ASSIGNED TASK:
Write the entries out again in full and unchanged, dropping every image.

Saved entries:
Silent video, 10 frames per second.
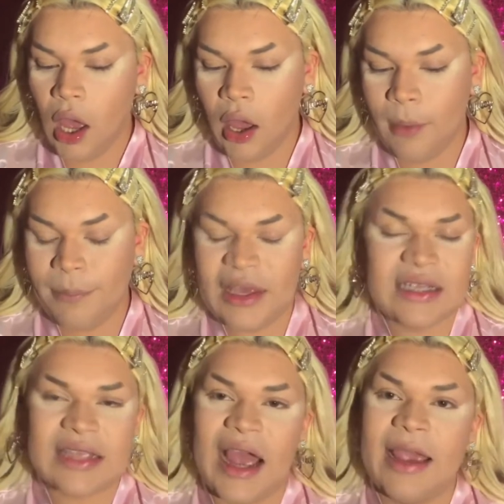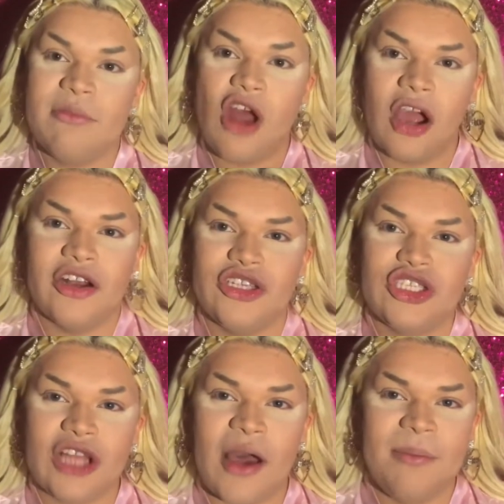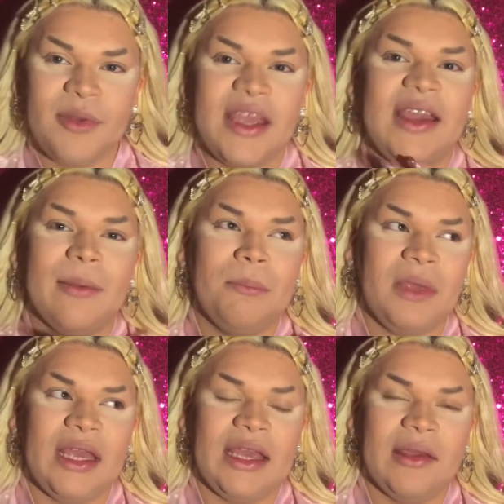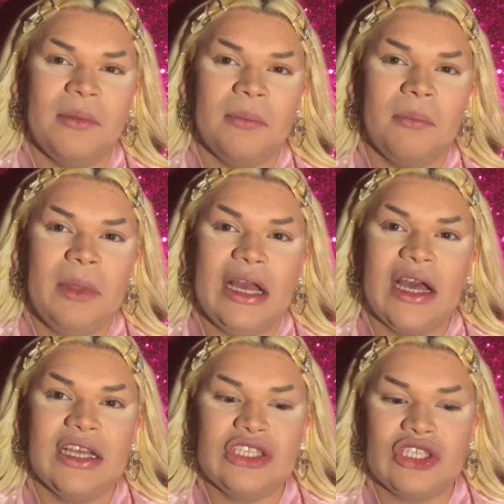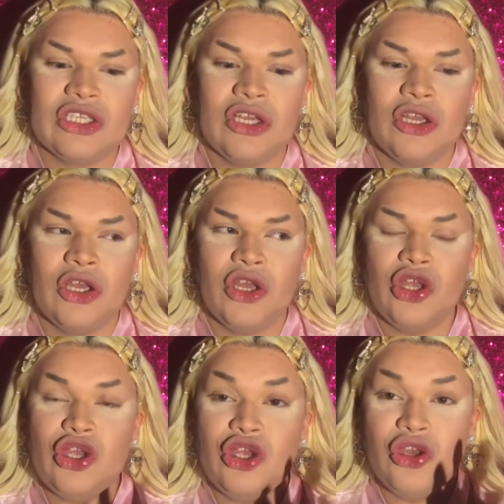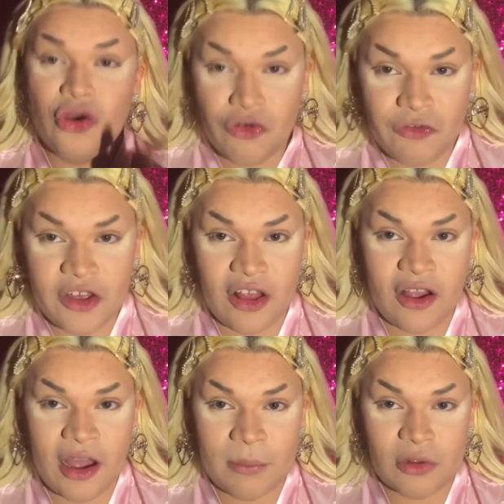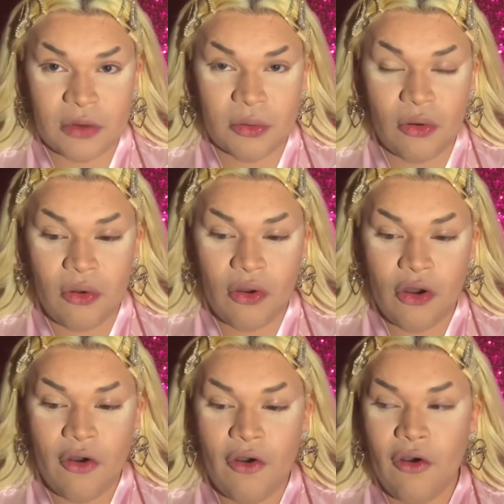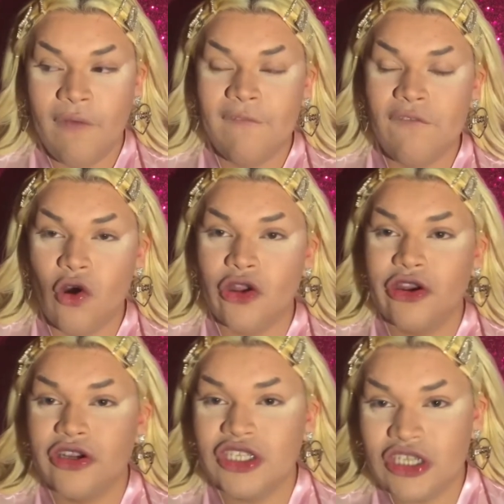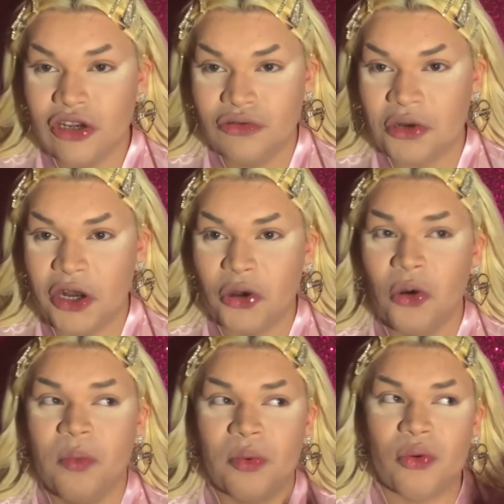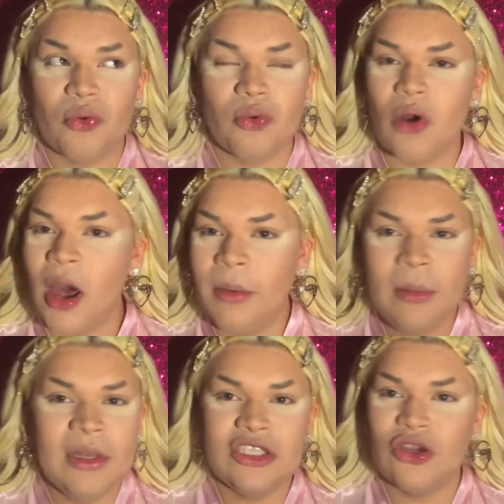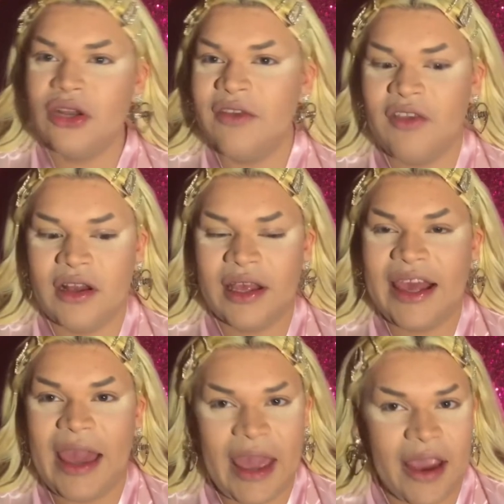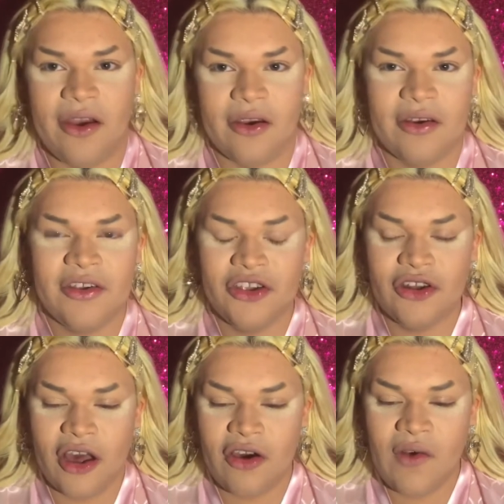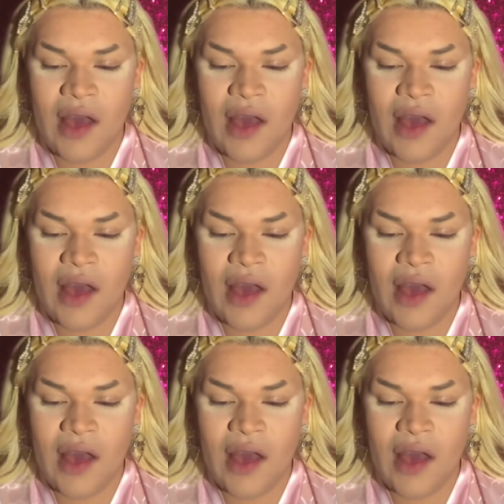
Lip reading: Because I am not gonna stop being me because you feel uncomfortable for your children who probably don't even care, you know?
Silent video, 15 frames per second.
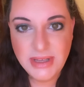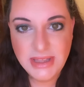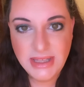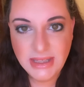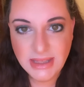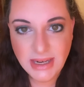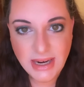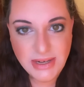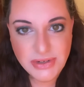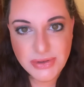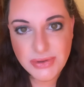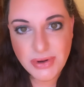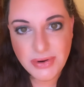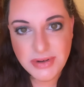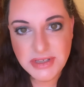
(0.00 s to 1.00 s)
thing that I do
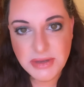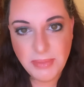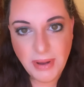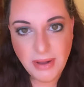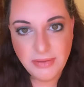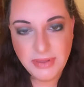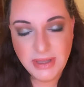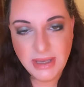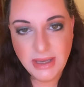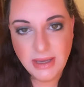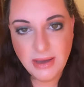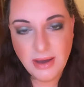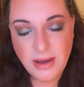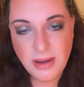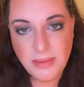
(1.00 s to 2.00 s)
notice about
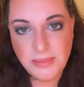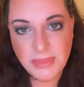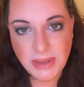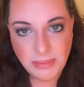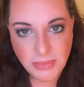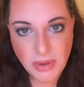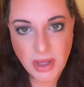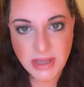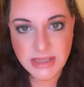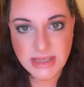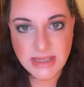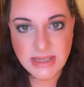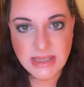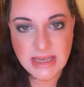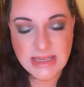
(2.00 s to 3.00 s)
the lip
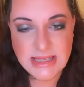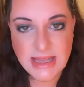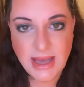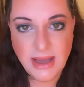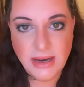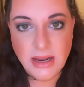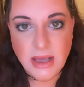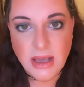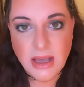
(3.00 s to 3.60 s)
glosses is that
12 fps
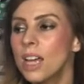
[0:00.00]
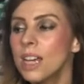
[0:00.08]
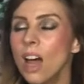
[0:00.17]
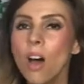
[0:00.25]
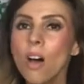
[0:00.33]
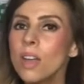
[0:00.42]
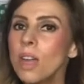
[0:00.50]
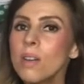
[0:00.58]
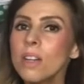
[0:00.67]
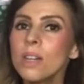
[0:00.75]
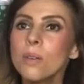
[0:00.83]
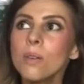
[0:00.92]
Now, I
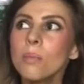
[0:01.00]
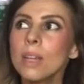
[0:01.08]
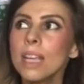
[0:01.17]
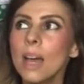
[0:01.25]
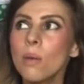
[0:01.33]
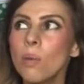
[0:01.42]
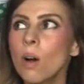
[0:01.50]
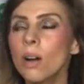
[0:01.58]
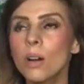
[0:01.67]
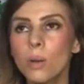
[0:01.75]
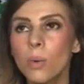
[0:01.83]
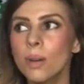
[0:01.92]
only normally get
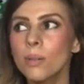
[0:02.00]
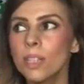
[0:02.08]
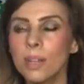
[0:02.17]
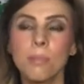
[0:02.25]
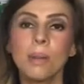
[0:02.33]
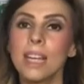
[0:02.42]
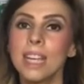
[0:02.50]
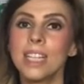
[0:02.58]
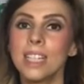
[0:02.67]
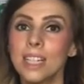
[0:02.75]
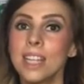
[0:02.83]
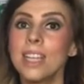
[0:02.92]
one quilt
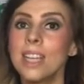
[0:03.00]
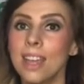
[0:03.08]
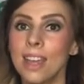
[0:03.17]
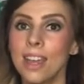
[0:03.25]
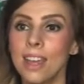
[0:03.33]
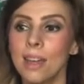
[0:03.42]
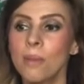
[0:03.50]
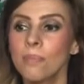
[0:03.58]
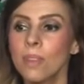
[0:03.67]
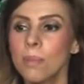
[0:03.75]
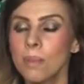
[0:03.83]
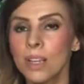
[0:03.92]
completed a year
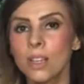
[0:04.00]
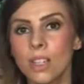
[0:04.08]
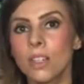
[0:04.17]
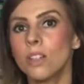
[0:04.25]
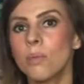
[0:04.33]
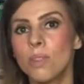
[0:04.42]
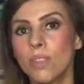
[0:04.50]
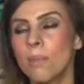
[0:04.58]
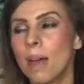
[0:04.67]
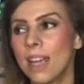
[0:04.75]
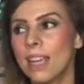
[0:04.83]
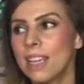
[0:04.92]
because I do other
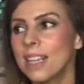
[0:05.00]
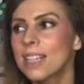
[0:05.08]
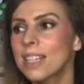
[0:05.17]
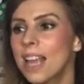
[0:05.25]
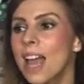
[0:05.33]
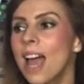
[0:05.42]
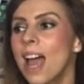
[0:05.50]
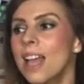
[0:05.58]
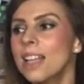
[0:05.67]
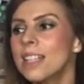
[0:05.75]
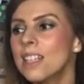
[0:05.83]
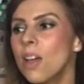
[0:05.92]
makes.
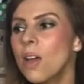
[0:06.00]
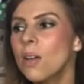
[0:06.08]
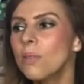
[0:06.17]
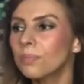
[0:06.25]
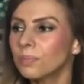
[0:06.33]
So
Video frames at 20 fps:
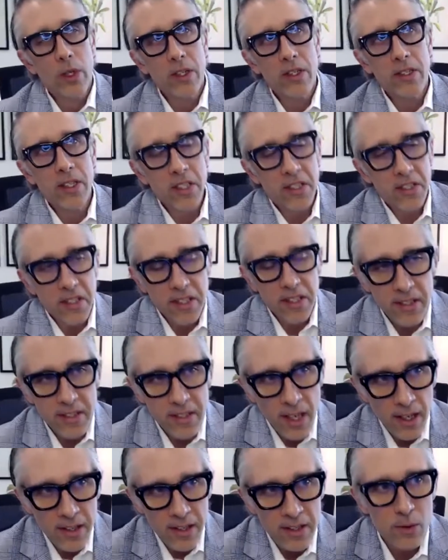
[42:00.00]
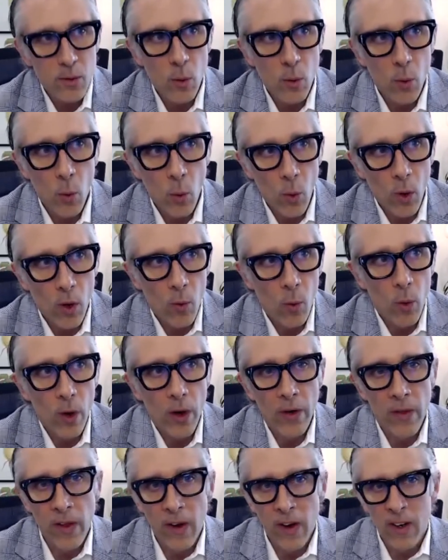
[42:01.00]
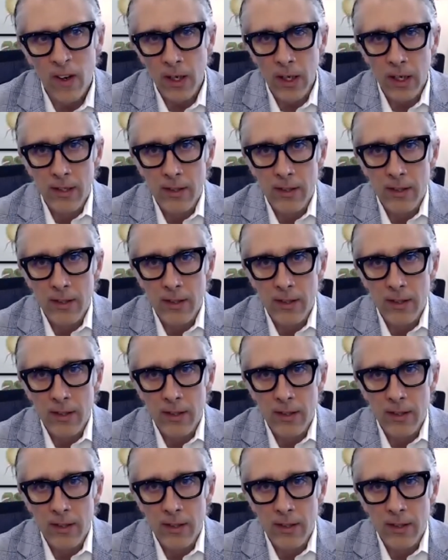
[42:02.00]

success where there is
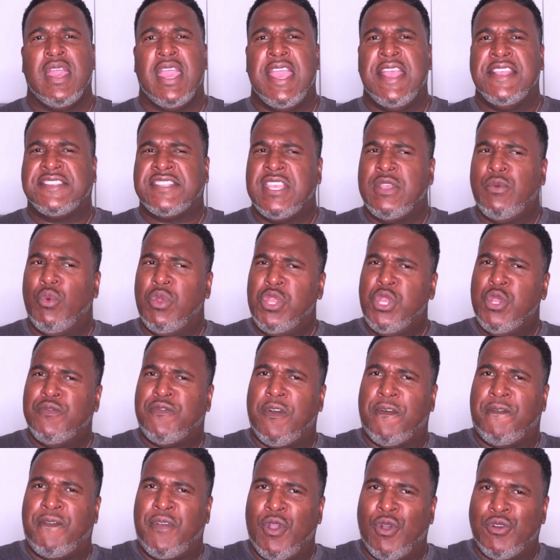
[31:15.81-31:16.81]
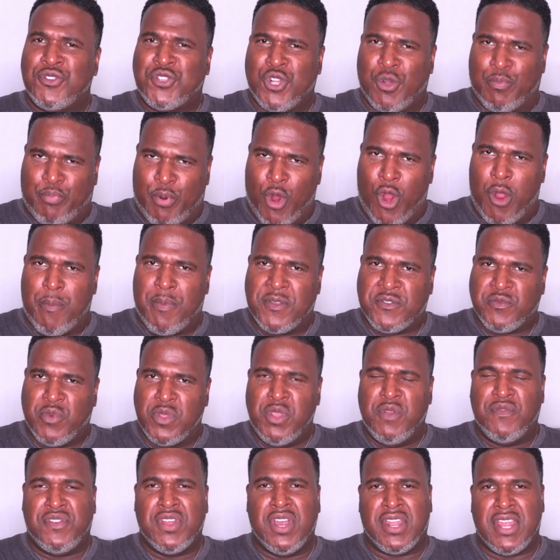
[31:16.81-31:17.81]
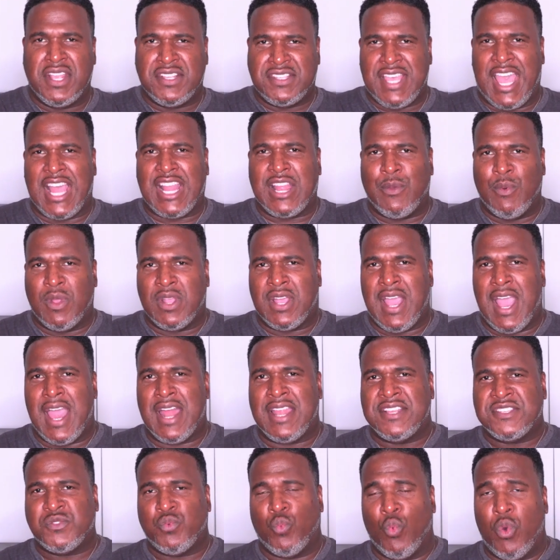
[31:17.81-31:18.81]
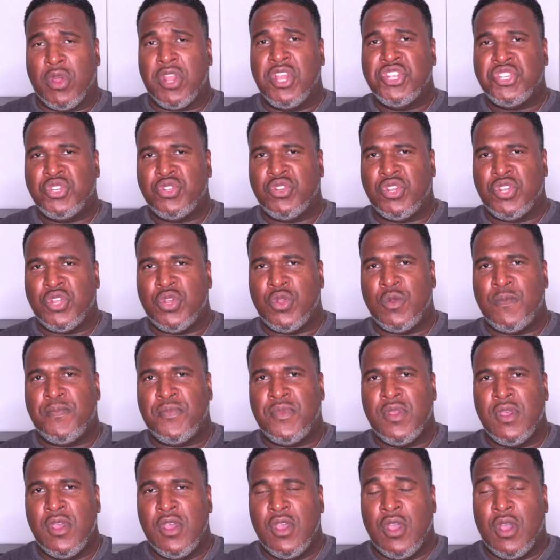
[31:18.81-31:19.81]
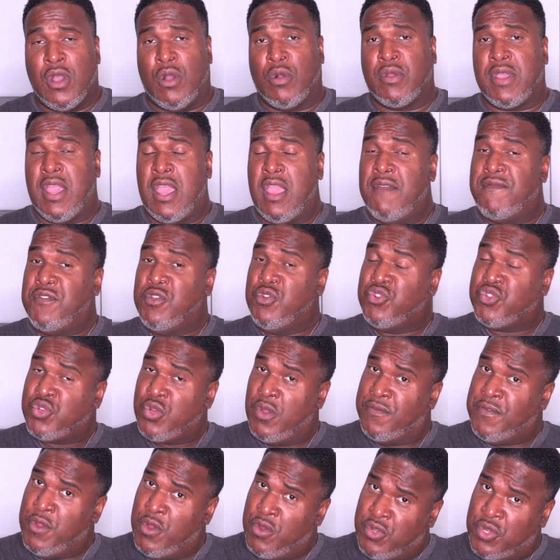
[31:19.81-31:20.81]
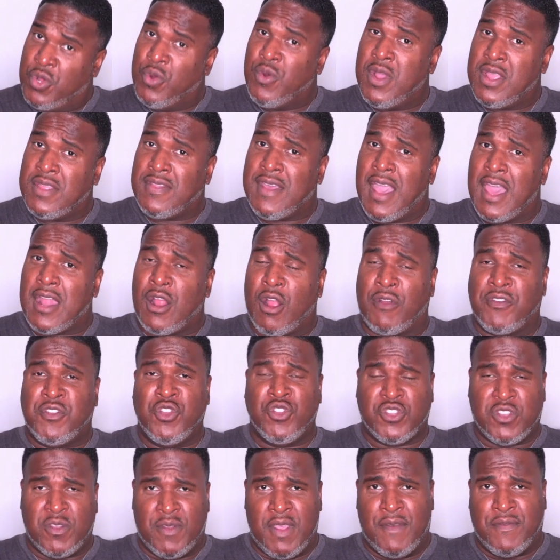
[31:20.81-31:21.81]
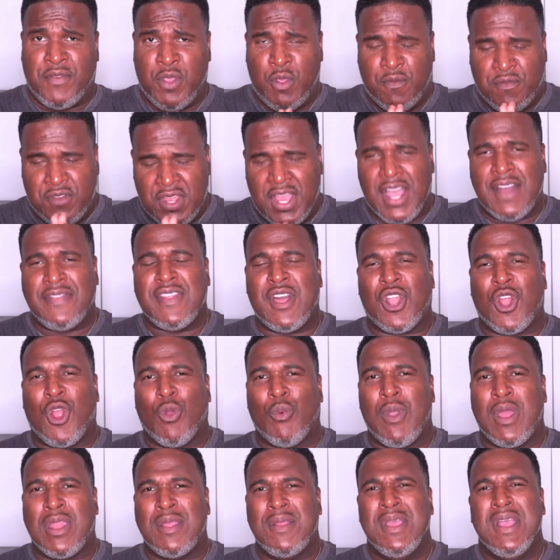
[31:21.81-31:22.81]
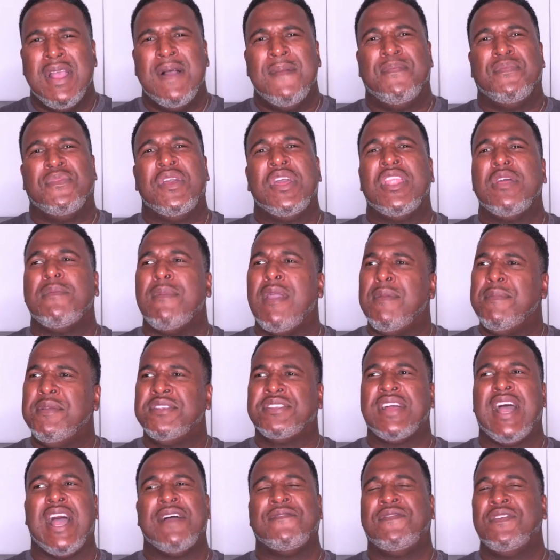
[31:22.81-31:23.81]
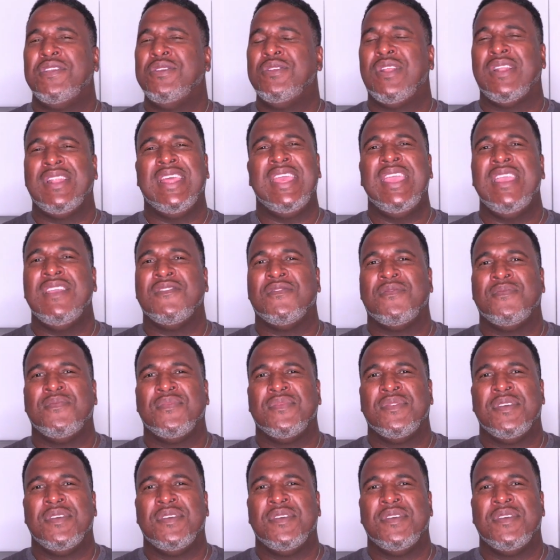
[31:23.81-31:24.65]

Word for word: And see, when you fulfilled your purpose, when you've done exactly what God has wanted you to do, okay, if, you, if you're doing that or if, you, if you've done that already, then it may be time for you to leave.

OUTPUT BELOW:
Silent video, 10 frames per second.
Lip reading: Because I am not gonna stop being me because you feel uncomfortable for your children who probably don't even care, you know?
Silent video, 15 frames per second.
(0.00 s to 1.00 s)
thing that I do
(1.00 s to 2.00 s)
notice about
(2.00 s to 3.00 s)
the lip
(3.00 s to 3.60 s)
glosses is that
12 fps
[0:00.00]
[0:00.08]
[0:00.17]
[0:00.25]
[0:00.33]
[0:00.42]
[0:00.50]
[0:00.58]
[0:00.67]
[0:00.75]
[0:00.83]
[0:00.92]
Now, I
[0:01.00]
[0:01.08]
[0:01.17]
[0:01.25]
[0:01.33]
[0:01.42]
[0:01.50]
[0:01.58]
[0:01.67]
[0:01.75]
[0:01.83]
[0:01.92]
only normally get
[0:02.00]
[0:02.08]
[0:02.17]
[0:02.25]
[0:02.33]
[0:02.42]
[0:02.50]
[0:02.58]
[0:02.67]
[0:02.75]
[0:02.83]
[0:02.92]
one quilt
[0:03.00]
[0:03.08]
[0:03.17]
[0:03.25]
[0:03.33]
[0:03.42]
[0:03.50]
[0:03.58]
[0:03.67]
[0:03.75]
[0:03.83]
[0:03.92]
completed a year
[0:04.00]
[0:04.08]
[0:04.17]
[0:04.25]
[0:04.33]
[0:04.42]
[0:04.50]
[0:04.58]
[0:04.67]
[0:04.75]
[0:04.83]
[0:04.92]
because I do other
[0:05.00]
[0:05.08]
[0:05.17]
[0:05.25]
[0:05.33]
[0:05.42]
[0:05.50]
[0:05.58]
[0:05.67]
[0:05.75]
[0:05.83]
[0:05.92]
makes.
[0:06.00]
[0:06.08]
[0:06.17]
[0:06.25]
[0:06.33]
So
Video frames at 20 fps:
[42:00.00]
[42:01.00]
[42:02.00]

success where there is
[31:15.81-31:16.81]
[31:16.81-31:17.81]
[31:17.81-31:18.81]
[31:18.81-31:19.81]
[31:19.81-31:20.81]
[31:20.81-31:21.81]
[31:21.81-31:22.81]
[31:22.81-31:23.81]
[31:23.81-31:24.65]

Word for word: And see, when you fulfilled your purpose, when you've done exactly what God has wanted you to do, okay, if, you, if you're doing that or if, you, if you've done that already, then it may be time for you to leave.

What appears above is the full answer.